Re: kvm PCI assignment & VFIO ramblings

Benjamin Herrenschmidt <benh@xxxxxxxxxxxxxxxxxxx> · Sat, 06 Aug 2011 08:49:14 +1000

On Fri, 2011-08-05 at 15:44 +0200, Joerg Roedel wrote:
> On Fri, Aug 05, 2011 at 08:42:38PM +1000, Benjamin Herrenschmidt wrote:
> 
> > Right. In fact to try to clarify the problem for everybody, I think we
> > can distinguish two different classes of "constraints" that can
> > influence the grouping of devices:
> > 
> >  1- Hard constraints. These are typically devices using the same RID or
> > where the RID cannot be reliably guaranteed (the later is the case with
> > some PCIe-PCIX bridges which will take ownership of "some" transactions
> > such as split but not all). Devices like that must be in the same
> > domain. This is where PowerPC adds to what x86 does today the concept
> > that the domains are pre-existing, since we use the RID for error
> > isolation & MMIO segmenting as well. so we need to create those domains
> > at boot time.
> 
> Domains (in the iommu-sense) are created at boot time on x86 today.
> Every device needs at least a domain to provide dma-mapping
> functionality to the drivers. So all the grouping is done too at
> boot-time. This is specific to the iommu-drivers today but can be
> generalized I think.

Ok, let's go there then.

> >  2- Softer constraints. Those constraints derive from the fact that not
> > applying them risks enabling the guest to create side effects outside of
> > its "sandbox". To some extent, there can be "degrees" of badness between
> > the various things that can cause such constraints. Examples are shared
> > LSIs (since trusting DisINTx can be chancy, see earlier discussions),
> > potentially any set of functions in the same device can be problematic
> > due to the possibility to get backdoor access to the BARs etc...
> 
> Hmm, there is no sane way to handle such constraints in a safe way,
> right? We can either blacklist devices which are know to have such
> backdoors or we just ignore the problem.

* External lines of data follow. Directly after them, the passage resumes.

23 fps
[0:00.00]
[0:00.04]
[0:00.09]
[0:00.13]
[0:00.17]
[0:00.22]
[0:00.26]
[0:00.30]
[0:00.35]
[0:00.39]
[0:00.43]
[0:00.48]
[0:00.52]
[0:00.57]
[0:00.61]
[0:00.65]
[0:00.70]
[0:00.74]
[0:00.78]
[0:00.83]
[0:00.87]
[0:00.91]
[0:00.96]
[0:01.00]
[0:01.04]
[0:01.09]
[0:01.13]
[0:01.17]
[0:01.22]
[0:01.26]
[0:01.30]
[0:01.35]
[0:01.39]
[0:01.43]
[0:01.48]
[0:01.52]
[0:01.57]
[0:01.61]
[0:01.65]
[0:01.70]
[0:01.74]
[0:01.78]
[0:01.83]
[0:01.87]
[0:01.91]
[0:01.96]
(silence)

Arguably they probably all do have such backdoors. A debug register,
JTAG register, ... My point is you don't really know unless you get
manufacturer guarantee that there is no undocumented register somewhere
or way to change the microcode so that it does it etc.... The more
complex the devices, the less likely to have a guarantee.

The "safe" way is what pHyp does and basically boils down to only
allowing pass-through of entire 'slots', ie, things that are behind a
P2P bridge (virtual one typically, ie, a PCIe switch) and disallowing
pass-through with shared interrupts.

That way, even if the guest can move the BARs around, it cannot make
them overlap somebody else device because the parent bridge restricts
the portion of MMIO space that is forwarded down to that device anyway.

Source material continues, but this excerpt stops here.